WORK ITEM
What is needed is an exact copy of the entries below, with every picture left out.

DATA SHOWN
=====

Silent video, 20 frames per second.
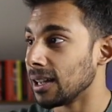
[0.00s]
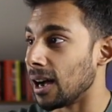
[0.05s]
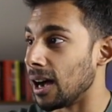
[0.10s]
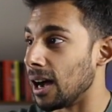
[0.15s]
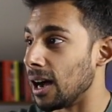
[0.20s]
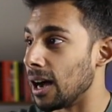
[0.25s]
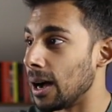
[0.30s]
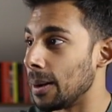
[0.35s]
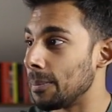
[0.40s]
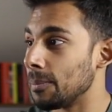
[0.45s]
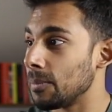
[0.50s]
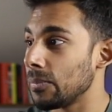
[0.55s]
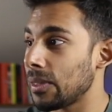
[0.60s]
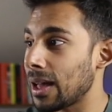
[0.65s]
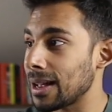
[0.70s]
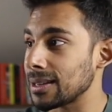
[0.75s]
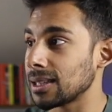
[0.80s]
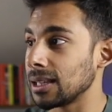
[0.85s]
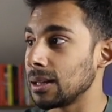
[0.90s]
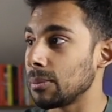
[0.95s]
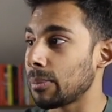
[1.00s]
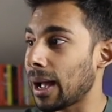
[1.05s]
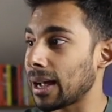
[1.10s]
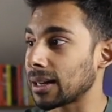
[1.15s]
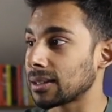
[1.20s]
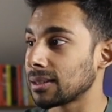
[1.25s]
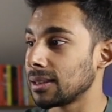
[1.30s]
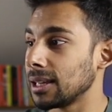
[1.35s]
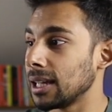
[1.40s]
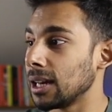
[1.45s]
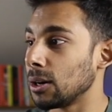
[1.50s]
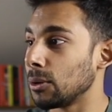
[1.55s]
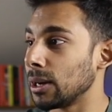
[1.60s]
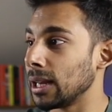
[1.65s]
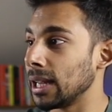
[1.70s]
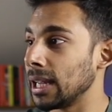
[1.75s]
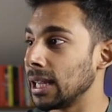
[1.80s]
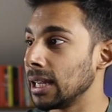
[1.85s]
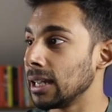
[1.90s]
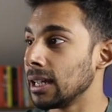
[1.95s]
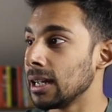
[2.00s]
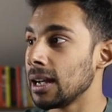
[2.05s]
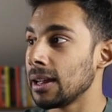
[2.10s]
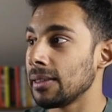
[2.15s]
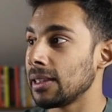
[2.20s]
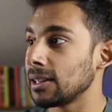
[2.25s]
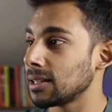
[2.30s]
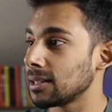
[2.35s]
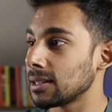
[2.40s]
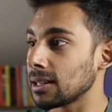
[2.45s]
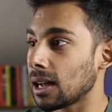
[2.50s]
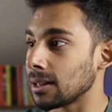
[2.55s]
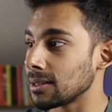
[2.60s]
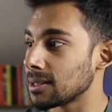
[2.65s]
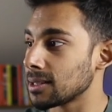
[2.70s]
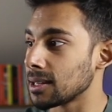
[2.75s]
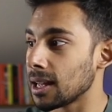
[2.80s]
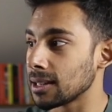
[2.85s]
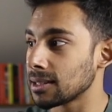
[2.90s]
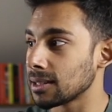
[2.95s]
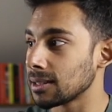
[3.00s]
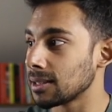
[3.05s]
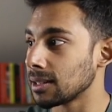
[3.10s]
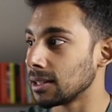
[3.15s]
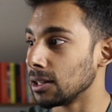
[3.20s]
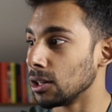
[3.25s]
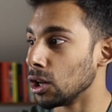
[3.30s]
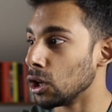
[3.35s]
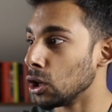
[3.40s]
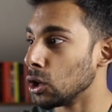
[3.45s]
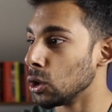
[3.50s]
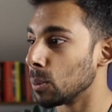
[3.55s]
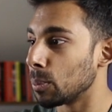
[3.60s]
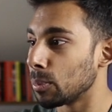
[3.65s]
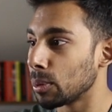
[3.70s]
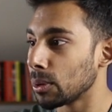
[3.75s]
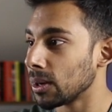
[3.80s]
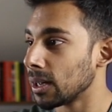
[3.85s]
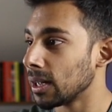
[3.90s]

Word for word: Um, that's the impact theory. This is uncertainty loop.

=====

ANSWER TO THIS PROBLEM
Silent video, 20 frames per second.
[0.00s]
[0.05s]
[0.10s]
[0.15s]
[0.20s]
[0.25s]
[0.30s]
[0.35s]
[0.40s]
[0.45s]
[0.50s]
[0.55s]
[0.60s]
[0.65s]
[0.70s]
[0.75s]
[0.80s]
[0.85s]
[0.90s]
[0.95s]
[1.00s]
[1.05s]
[1.10s]
[1.15s]
[1.20s]
[1.25s]
[1.30s]
[1.35s]
[1.40s]
[1.45s]
[1.50s]
[1.55s]
[1.60s]
[1.65s]
[1.70s]
[1.75s]
[1.80s]
[1.85s]
[1.90s]
[1.95s]
[2.00s]
[2.05s]
[2.10s]
[2.15s]
[2.20s]
[2.25s]
[2.30s]
[2.35s]
[2.40s]
[2.45s]
[2.50s]
[2.55s]
[2.60s]
[2.65s]
[2.70s]
[2.75s]
[2.80s]
[2.85s]
[2.90s]
[2.95s]
[3.00s]
[3.05s]
[3.10s]
[3.15s]
[3.20s]
[3.25s]
[3.30s]
[3.35s]
[3.40s]
[3.45s]
[3.50s]
[3.55s]
[3.60s]
[3.65s]
[3.70s]
[3.75s]
[3.80s]
[3.85s]
[3.90s]

Word for word: Um, that's the impact theory. This is uncertainty loop.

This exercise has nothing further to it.